The CDN (Content Delivery Network) market consists of content providers (CPs), Internet service providers (ISPs), and CDN providers and evolves based on their complex cooperation and competition. Recently, the rapid growth of content-oriented traffic has brought forth a new entity called Telco CDNs in the content delivery supply chain, where Telco CDNs are the ISP-operated CDN providers, vertically integrating content delivery service with traffic engineering, so as to provide better reliability and QoS to users and reduce infrastructure investments.
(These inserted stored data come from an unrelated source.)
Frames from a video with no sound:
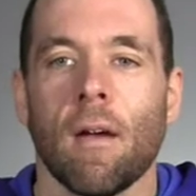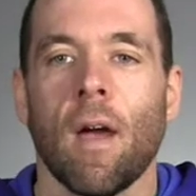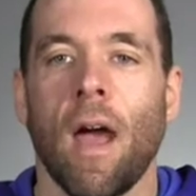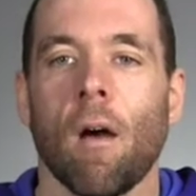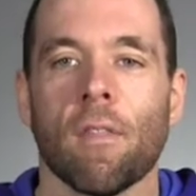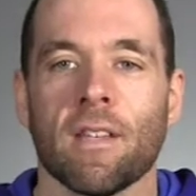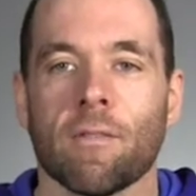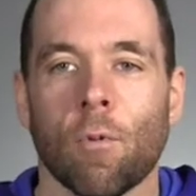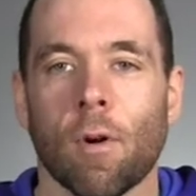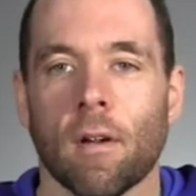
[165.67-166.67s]
how this
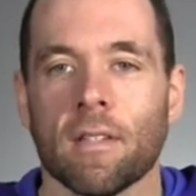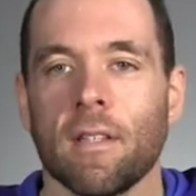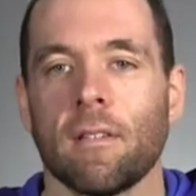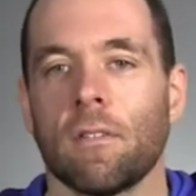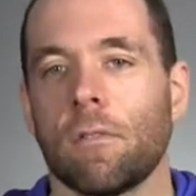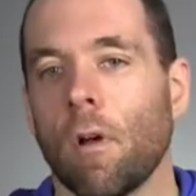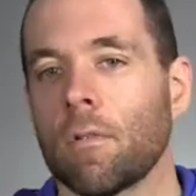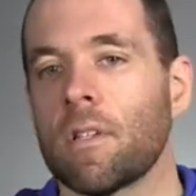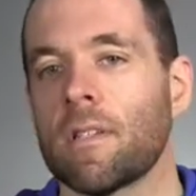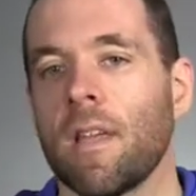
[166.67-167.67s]
works, and don't
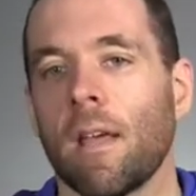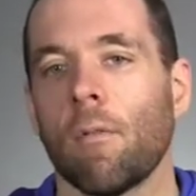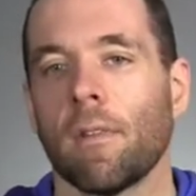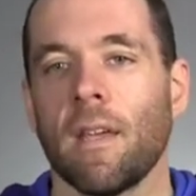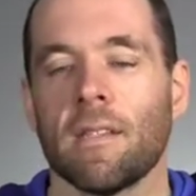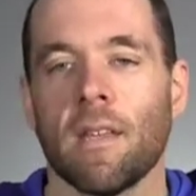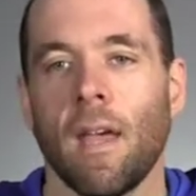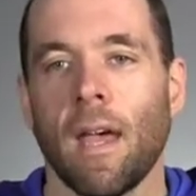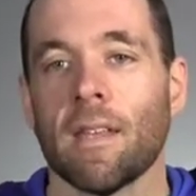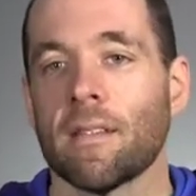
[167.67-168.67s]
just take what they
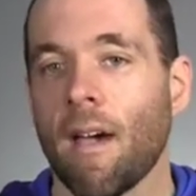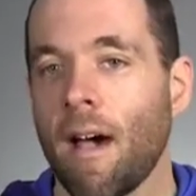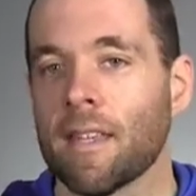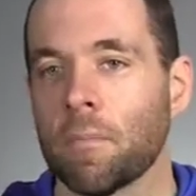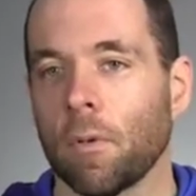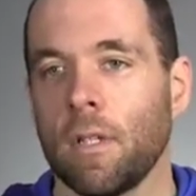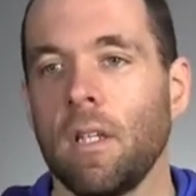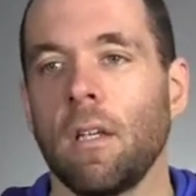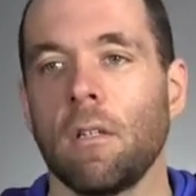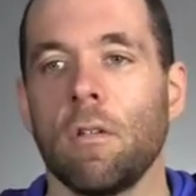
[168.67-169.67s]
say as gospel. You
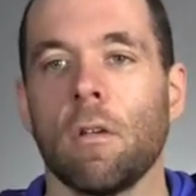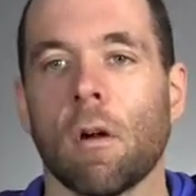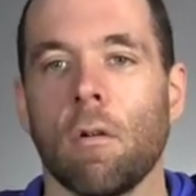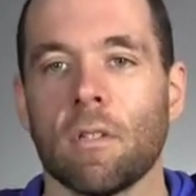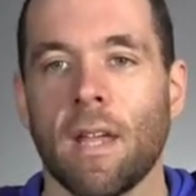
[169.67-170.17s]
need to do your own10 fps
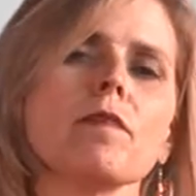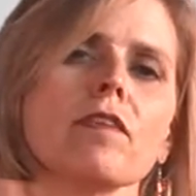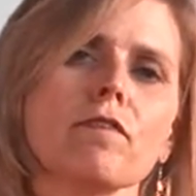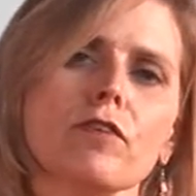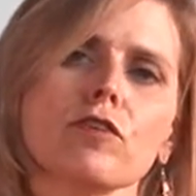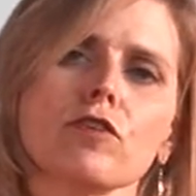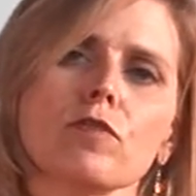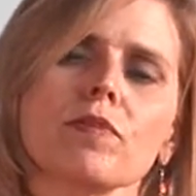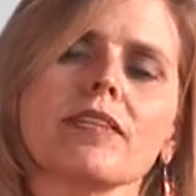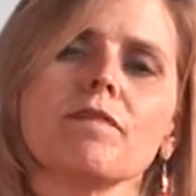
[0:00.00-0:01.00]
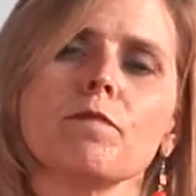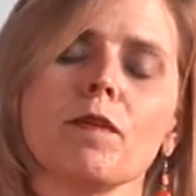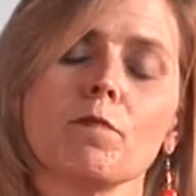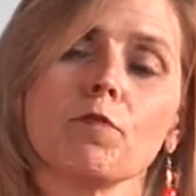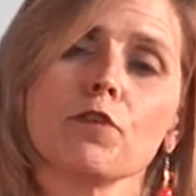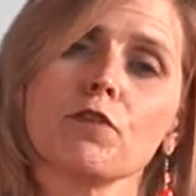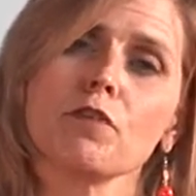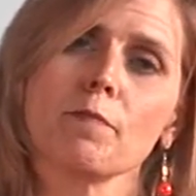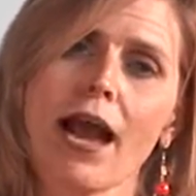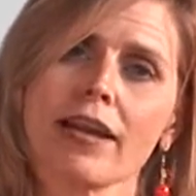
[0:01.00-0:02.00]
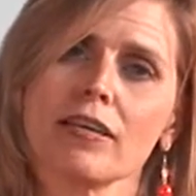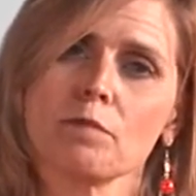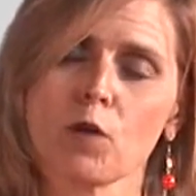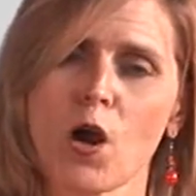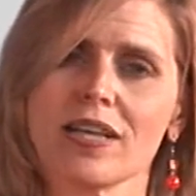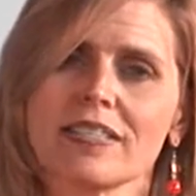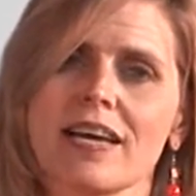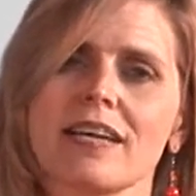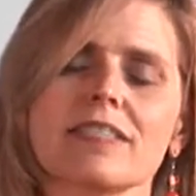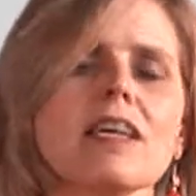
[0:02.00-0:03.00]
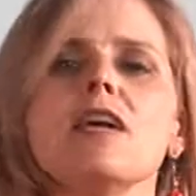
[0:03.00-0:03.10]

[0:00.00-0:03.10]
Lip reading: but in the future it'll really improve the back-end process,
Telco CDNs and traditional CDNs would compete for their market shares with their unique advantages: Telco CDNs are capable of jointly optimizing network costs and user-perceived QoS, but possibly with their geographical limitation in service areas, whereas traditional CDNs operate a network of servers worldwide, with the advantages of performing global, sophisticated analytics or providing better security solutions. Telco CDNs may form an alliance (e.g., cache server sharing) to compete with traditional CDNs, but with some alliance cost. With this CDN market evolution, this paper conducts a game-theoretic study of when and how traditional CDNs survive in the competition with Telco CDNs. In particular, our study answers the questions about the impact of Telco CDNs' unique characteristics on the long-term competition against traditional CDNs, and the impact of Telco CDNs' alliance. Our analysis provides useful implications on the economics of the future CDN market, e.g., what factors can be Achilles' heel and thus what features should be more focused for Telco and traditional CDNs.